▸ Aim of the exercise
Could you set down every entry exactly as it appears?

▸ Given data
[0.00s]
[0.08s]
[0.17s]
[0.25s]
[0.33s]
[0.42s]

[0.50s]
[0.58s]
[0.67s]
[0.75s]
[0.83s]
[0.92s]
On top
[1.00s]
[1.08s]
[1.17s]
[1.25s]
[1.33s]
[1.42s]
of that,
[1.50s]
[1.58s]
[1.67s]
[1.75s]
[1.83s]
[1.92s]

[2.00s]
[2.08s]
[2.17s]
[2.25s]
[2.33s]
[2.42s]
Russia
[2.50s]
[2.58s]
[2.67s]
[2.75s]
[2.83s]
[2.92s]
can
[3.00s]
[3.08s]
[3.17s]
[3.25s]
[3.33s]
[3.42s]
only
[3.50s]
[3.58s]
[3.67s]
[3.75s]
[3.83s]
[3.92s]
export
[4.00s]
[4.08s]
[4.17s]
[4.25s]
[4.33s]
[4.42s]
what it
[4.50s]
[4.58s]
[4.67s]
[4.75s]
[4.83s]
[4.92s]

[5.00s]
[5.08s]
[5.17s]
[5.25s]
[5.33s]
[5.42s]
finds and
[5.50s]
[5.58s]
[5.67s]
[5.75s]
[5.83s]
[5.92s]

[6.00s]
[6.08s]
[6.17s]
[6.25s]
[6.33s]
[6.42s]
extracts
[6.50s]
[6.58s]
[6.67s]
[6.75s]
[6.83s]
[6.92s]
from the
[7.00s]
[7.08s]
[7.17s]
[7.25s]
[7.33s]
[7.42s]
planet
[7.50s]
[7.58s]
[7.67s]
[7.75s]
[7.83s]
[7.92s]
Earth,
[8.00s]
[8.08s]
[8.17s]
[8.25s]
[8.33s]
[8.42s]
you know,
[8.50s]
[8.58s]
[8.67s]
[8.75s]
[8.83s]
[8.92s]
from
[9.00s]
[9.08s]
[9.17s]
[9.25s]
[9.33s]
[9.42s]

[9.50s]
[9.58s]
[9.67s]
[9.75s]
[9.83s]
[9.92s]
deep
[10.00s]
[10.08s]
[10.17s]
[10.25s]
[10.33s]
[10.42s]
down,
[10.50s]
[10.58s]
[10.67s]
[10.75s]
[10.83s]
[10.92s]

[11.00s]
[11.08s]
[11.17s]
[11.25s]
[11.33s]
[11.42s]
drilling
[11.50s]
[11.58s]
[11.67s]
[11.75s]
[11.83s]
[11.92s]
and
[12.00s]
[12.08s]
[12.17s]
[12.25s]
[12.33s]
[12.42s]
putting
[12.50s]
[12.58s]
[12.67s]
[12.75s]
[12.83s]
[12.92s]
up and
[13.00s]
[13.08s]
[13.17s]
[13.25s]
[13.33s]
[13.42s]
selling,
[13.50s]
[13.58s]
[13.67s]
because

▸ Task answer
[0.00s]
[0.08s]
[0.17s]
[0.25s]
[0.33s]
[0.42s]

[0.50s]
[0.58s]
[0.67s]
[0.75s]
[0.83s]
[0.92s]
On top
[1.00s]
[1.08s]
[1.17s]
[1.25s]
[1.33s]
[1.42s]
of that,
[1.50s]
[1.58s]
[1.67s]
[1.75s]
[1.83s]
[1.92s]

[2.00s]
[2.08s]
[2.17s]
[2.25s]
[2.33s]
[2.42s]
Russia
[2.50s]
[2.58s]
[2.67s]
[2.75s]
[2.83s]
[2.92s]
can
[3.00s]
[3.08s]
[3.17s]
[3.25s]
[3.33s]
[3.42s]
only
[3.50s]
[3.58s]
[3.67s]
[3.75s]
[3.83s]
[3.92s]
export
[4.00s]
[4.08s]
[4.17s]
[4.25s]
[4.33s]
[4.42s]
what it
[4.50s]
[4.58s]
[4.67s]
[4.75s]
[4.83s]
[4.92s]

[5.00s]
[5.08s]
[5.17s]
[5.25s]
[5.33s]
[5.42s]
finds and
[5.50s]
[5.58s]
[5.67s]
[5.75s]
[5.83s]
[5.92s]

[6.00s]
[6.08s]
[6.17s]
[6.25s]
[6.33s]
[6.42s]
extracts
[6.50s]
[6.58s]
[6.67s]
[6.75s]
[6.83s]
[6.92s]
from the
[7.00s]
[7.08s]
[7.17s]
[7.25s]
[7.33s]
[7.42s]
planet
[7.50s]
[7.58s]
[7.67s]
[7.75s]
[7.83s]
[7.92s]
Earth,
[8.00s]
[8.08s]
[8.17s]
[8.25s]
[8.33s]
[8.42s]
you know,
[8.50s]
[8.58s]
[8.67s]
[8.75s]
[8.83s]
[8.92s]
from
[9.00s]
[9.08s]
[9.17s]
[9.25s]
[9.33s]
[9.42s]

[9.50s]
[9.58s]
[9.67s]
[9.75s]
[9.83s]
[9.92s]
deep
[10.00s]
[10.08s]
[10.17s]
[10.25s]
[10.33s]
[10.42s]
down,
[10.50s]
[10.58s]
[10.67s]
[10.75s]
[10.83s]
[10.92s]

[11.00s]
[11.08s]
[11.17s]
[11.25s]
[11.33s]
[11.42s]
drilling
[11.50s]
[11.58s]
[11.67s]
[11.75s]
[11.83s]
[11.92s]
and
[12.00s]
[12.08s]
[12.17s]
[12.25s]
[12.33s]
[12.42s]
putting
[12.50s]
[12.58s]
[12.67s]
[12.75s]
[12.83s]
[12.92s]
up and
[13.00s]
[13.08s]
[13.17s]
[13.25s]
[13.33s]
[13.42s]
selling,
[13.50s]
[13.58s]
[13.67s]
because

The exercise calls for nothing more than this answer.